Cappella Amsterdam enveloppe les « Vêpres » de Rachmaninov autour de vous comme une couverture en laine

Le compositeur Sergueï Rachmaninov a calculé son Vêpres lui-même parmi ses meilleures œuvres, et la façon dont la chorale Cappella Amsterdam les chante cette semaine vous fait comprendre pourquoi : la musique est lumineuse, fluide et tridimensionnelle. De merveilleuses harmonies remplissent l’espace comme une couverture de laine chaude qui vous enveloppe de tous côtés. Surtout quand l’acoustique est bonne, comme vendredi soir à la Kampense Broederkerk.

Le nom sous lequel cette œuvre chorale bien-aimée est connue a été traduit un peu malheureusement : les vêpres, prières du soir catholiques et orthodoxes, ne forment qu’une partie de l’ensemble de la pièce. Elles sont suivies de huit matines (prières pour le petit matin) et d’une dernière partie du prime, qui appartient à l’aube. Ensemble, ils durent environ une heure et forment une veillée, ou veillée.

Pour l’œuvre a capella en quinze parties, Rachmaninov a pris les mélodies de onze chants monophoniques de l’église orthodoxe russe (il a inventé le reste lui-même) et a composé des harmonies romantiques avec jusqu’à onze groupes vocaux différents. Le chef d’orchestre Daniel Reuss rend tout cela spatialement audible. Quand, après le point culminant de l’émouvant « Bogoroditse Devo » (« Ave Maria »), les altos reprennent la mélodie et se détachent du reste.

« Nyne otpushchayeshi » (« Maintenant, laisse-moi partir ») a également un son si translucide chez Cappella, dans lequel les voix aiguës et les basses extrêmement basses contrastent entre le ciel et la terre. Cette cinquième partie est le chant biblique du vieux Siméon, qui peut mourir paisiblement après avoir vu Jésus nouveau-né dans le temple. Rachmaninov voulait jouer cette musique lors de ses propres funérailles.
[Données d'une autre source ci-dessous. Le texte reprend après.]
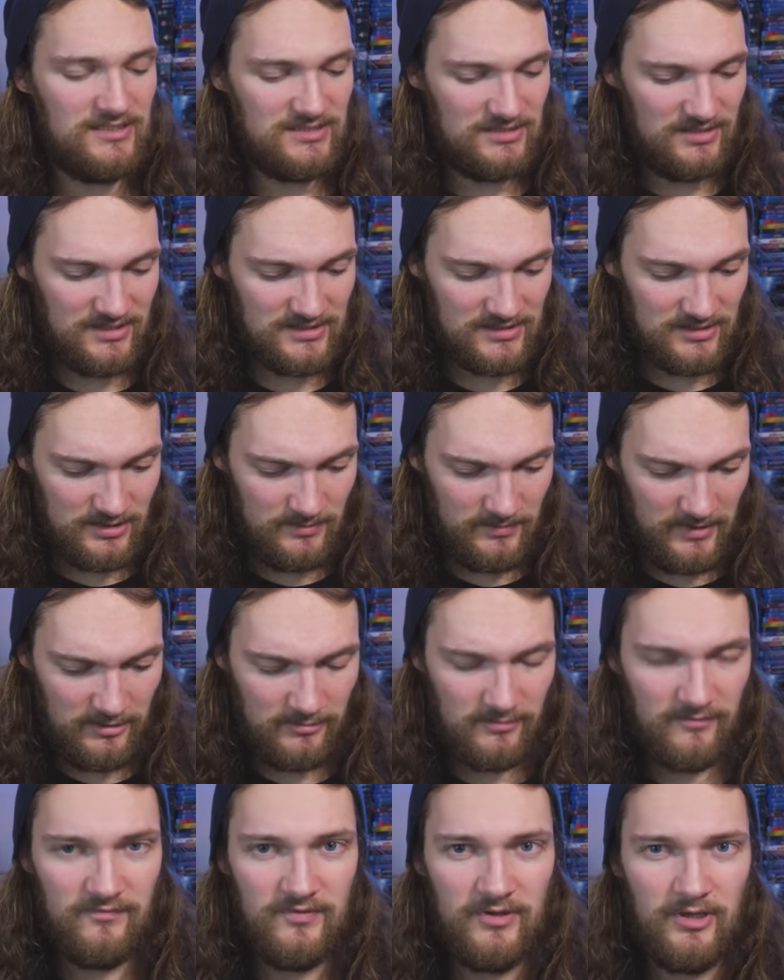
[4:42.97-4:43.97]
So it's going to be
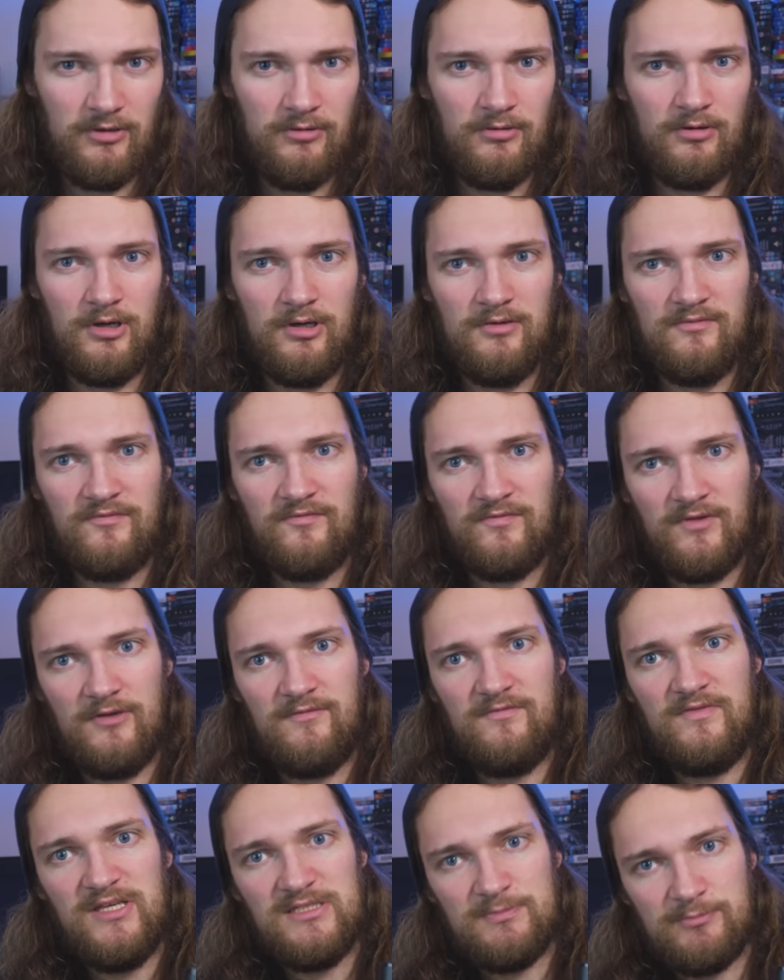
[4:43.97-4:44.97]
a review of,
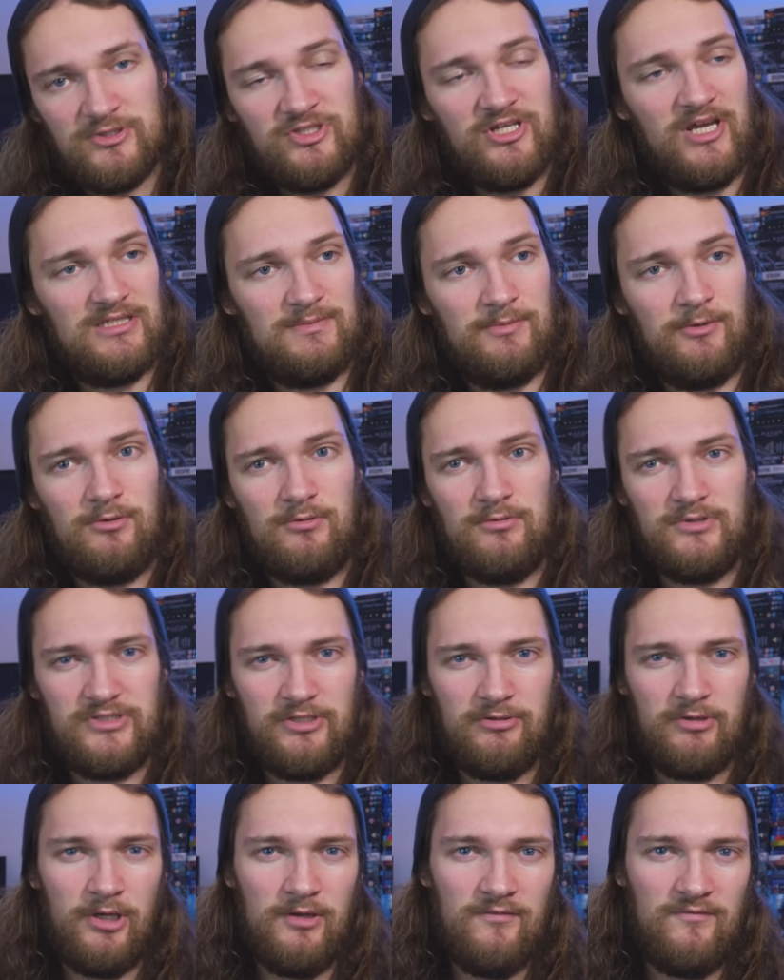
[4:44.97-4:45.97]
of this projector, but
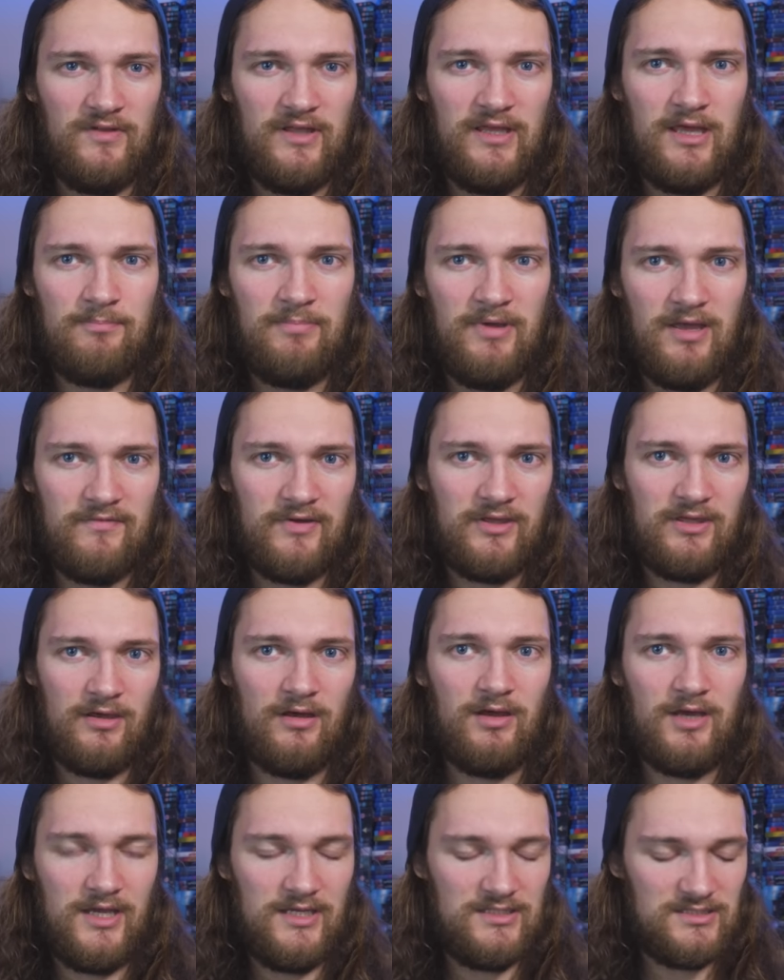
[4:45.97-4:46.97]
also hopefully a bit of a
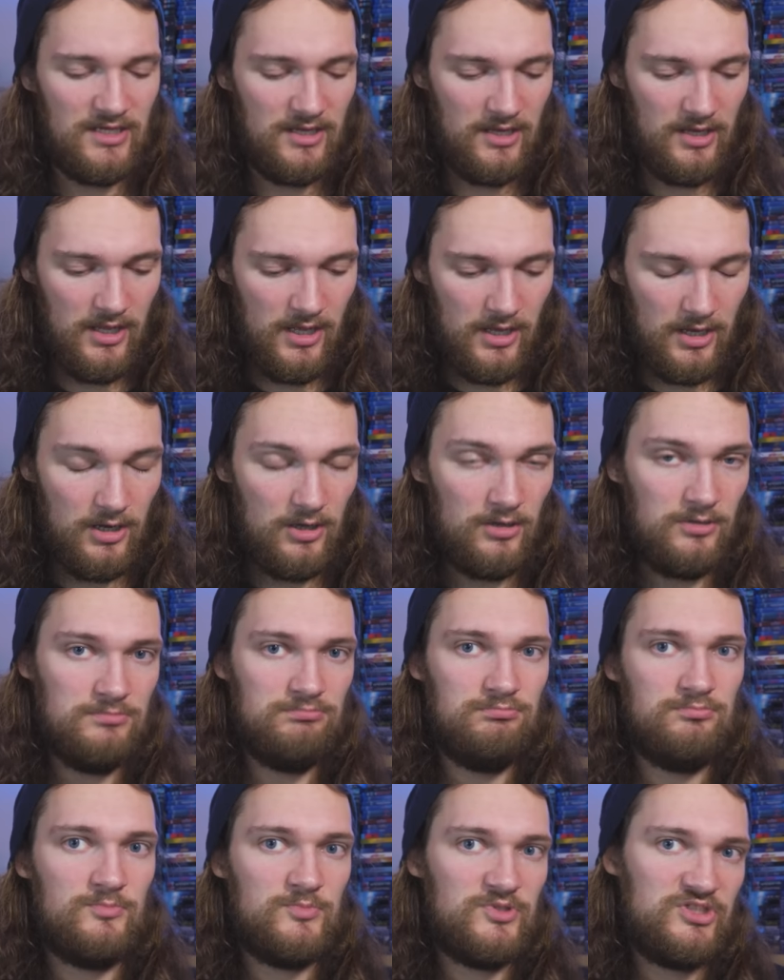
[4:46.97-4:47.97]
guide
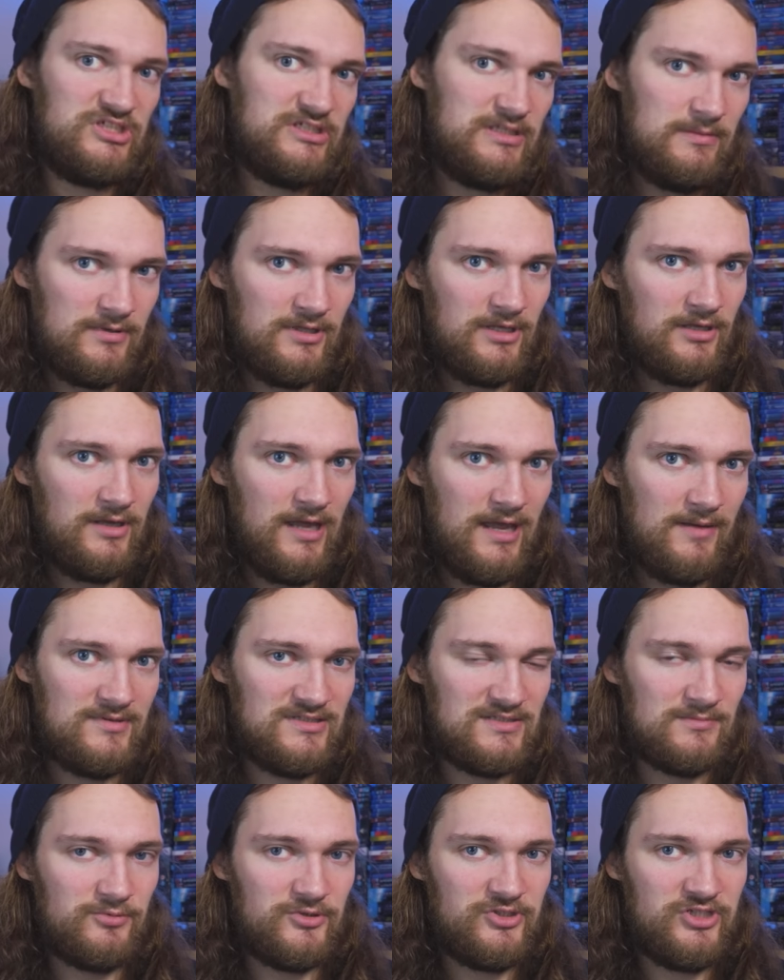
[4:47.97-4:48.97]
on similar
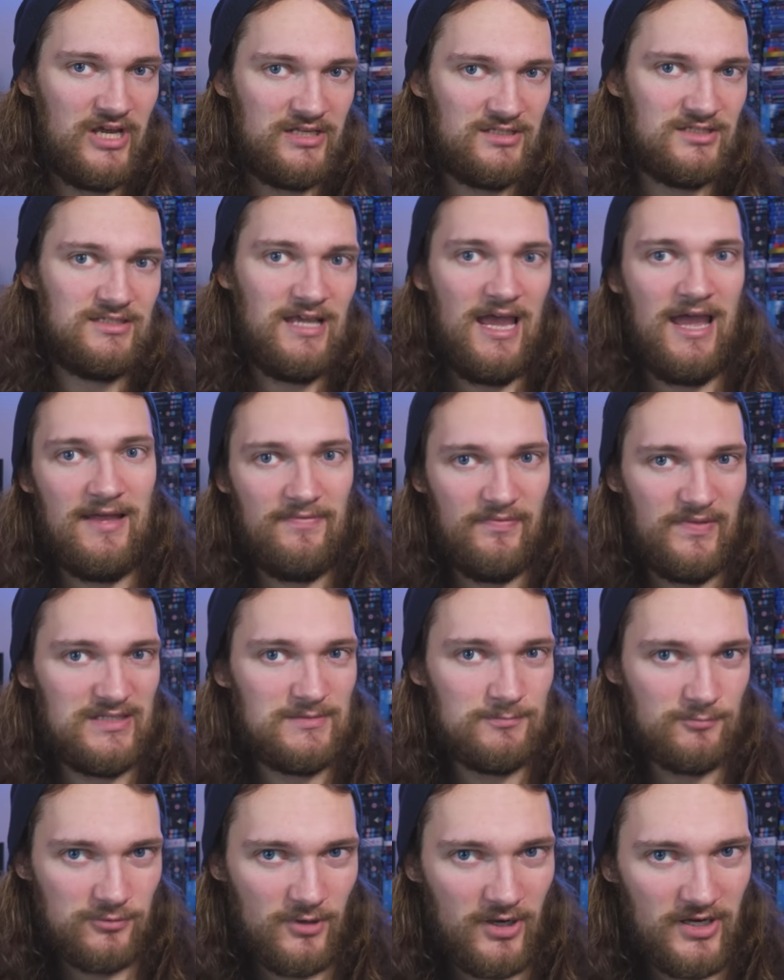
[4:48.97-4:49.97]
Amazon projectors at
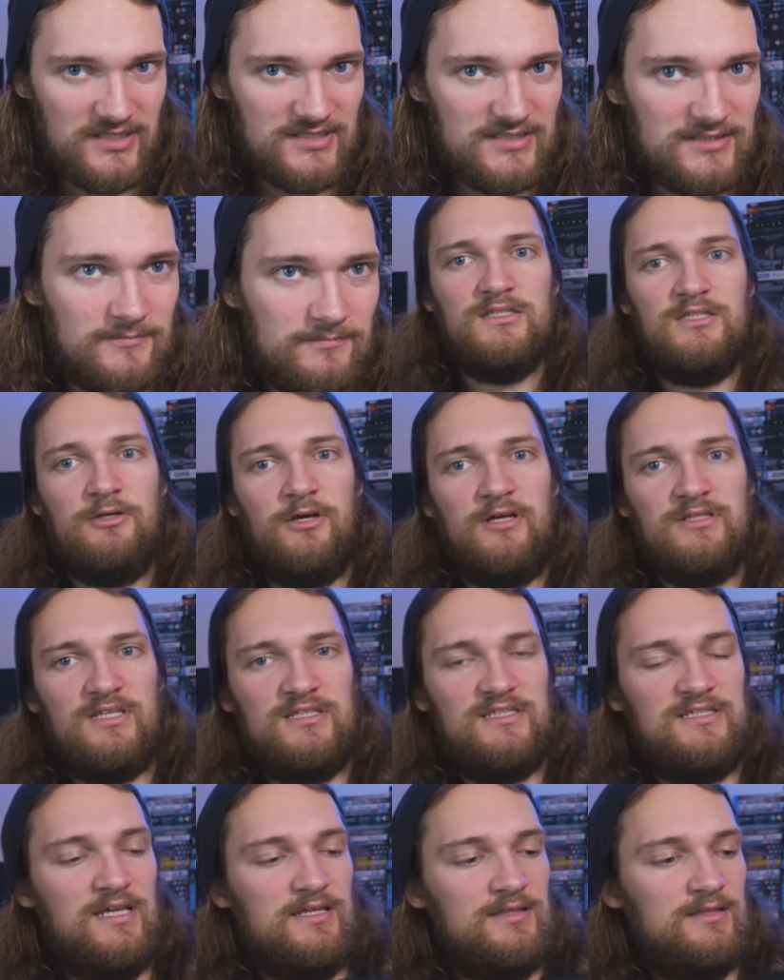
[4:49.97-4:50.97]
this price. So as I
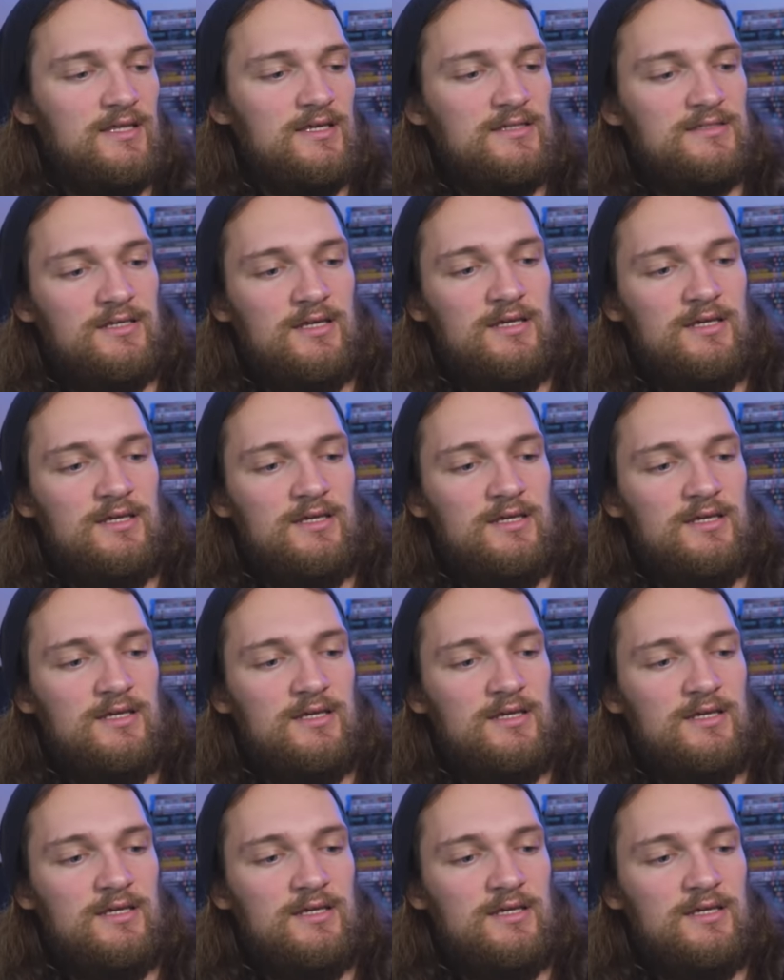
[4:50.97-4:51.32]
said, this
On entend comment le solo de ténor est lentement enterré par un motif descendant dans les basses, se terminant sur un si bémol grave – l’une des notes les plus graves de la littérature chorale.

https://www.youtube.com/watch?v=9DrTo6PsjCI

Appuyez sur ouvert et fermé

Avec des gestes de main parfois étonnamment clairsemés, Daniel Reuss parvient à faire sortir un volume gigantesque de son chœur de 32 personnes. Les pianissimos auraient pu être un peu plus doux, mais la montée en dynamique est impressionnante. Devenir de plus en plus fort sur le mot Slava ! (‘Honneur [aan god]’) dans la septième partie se déroule si bien qu’il semble que Reuss ouvre et ferme un robinet.

Cette large plage de volumes fait de vous des Rachmaninov. Vêpres (ou mieux encore : Vigil toute la nuit) doit être entendu en direct. Cela semble évident : quelle musique ne serait pas plus agréable à écouter en live ? – mais sur CD le Vêpres cela semble même presque désagréable. Fort devient vite criard. Les crescendos sont parfois assourdissants et les solos criards. Mais en live à Cappella Amsterdam, les solos de Dorien Lievers (alto profond et magnifiquement sombre) et de Martin Logar (ténor brillant) sont bien intégrés dans le son choral fluide. Les alléluias joyeux de « Khvalite imya Gospodne » (louez le nom du Seigneur) se mettent soudain à sonner autour de vous comme de véritables cloches d’église dans la Broederkerk à deux nefs. Vous pouvez sentir la vibration des basses.

Et puis les harmonies époustouflantes que prescrit Rachmaninov : Cappella Amsterdam les chante toujours avec un timbre si chaud et si transparent qu’on souhaiterait qu’elles durent réellement une nuit entière.